───── Data supplied
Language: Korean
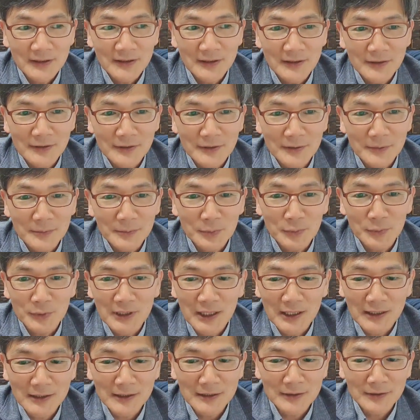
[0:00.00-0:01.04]
그래서 뭐
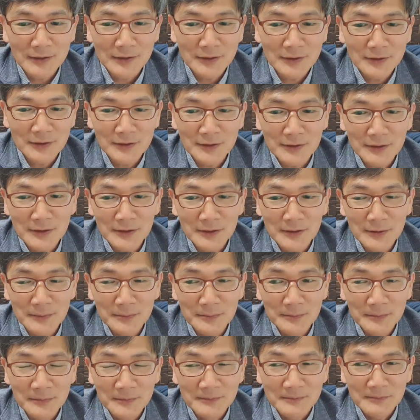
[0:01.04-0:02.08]
다른
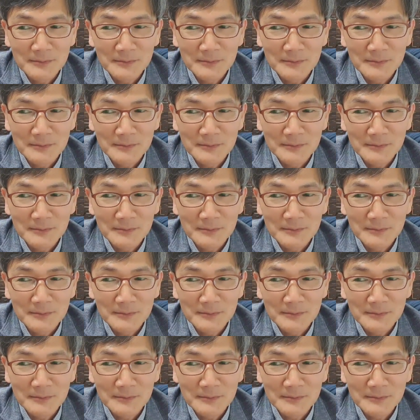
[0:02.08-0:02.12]
것들을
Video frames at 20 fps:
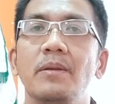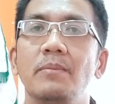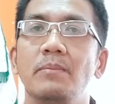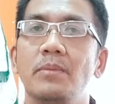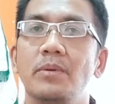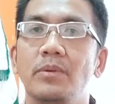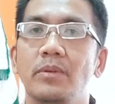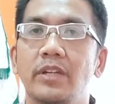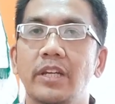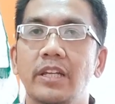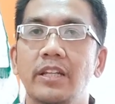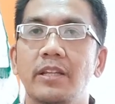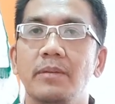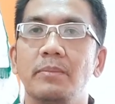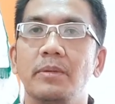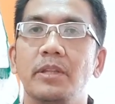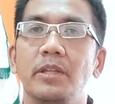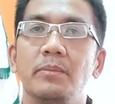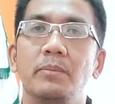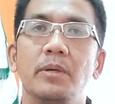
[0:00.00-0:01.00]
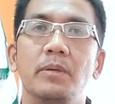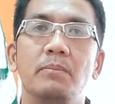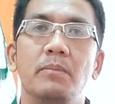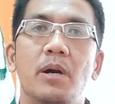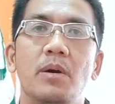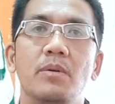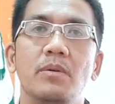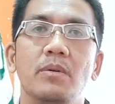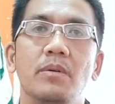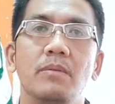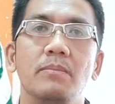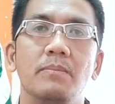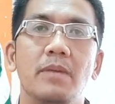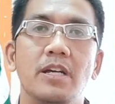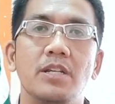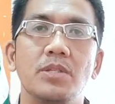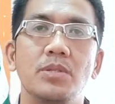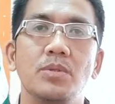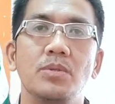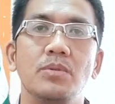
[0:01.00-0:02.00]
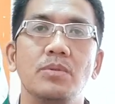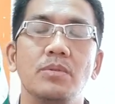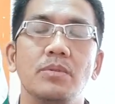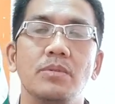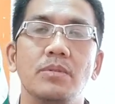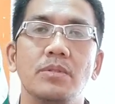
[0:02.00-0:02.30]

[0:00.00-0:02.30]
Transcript: mungkin teman-teman mau masuk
──────────
§ Work task
The task calls for repeating each line above exactly while excluding the pictures.

§ Answer to the problem
Language: Korean
[0:00.00-0:01.04]
그래서 뭐
[0:01.04-0:02.08]
다른
[0:02.08-0:02.12]
것들을
Video frames at 20 fps:
[0:00.00-0:01.00]
[0:01.00-0:02.00]
[0:02.00-0:02.30]

[0:00.00-0:02.30]
Transcript: mungkin teman-teman mau masuk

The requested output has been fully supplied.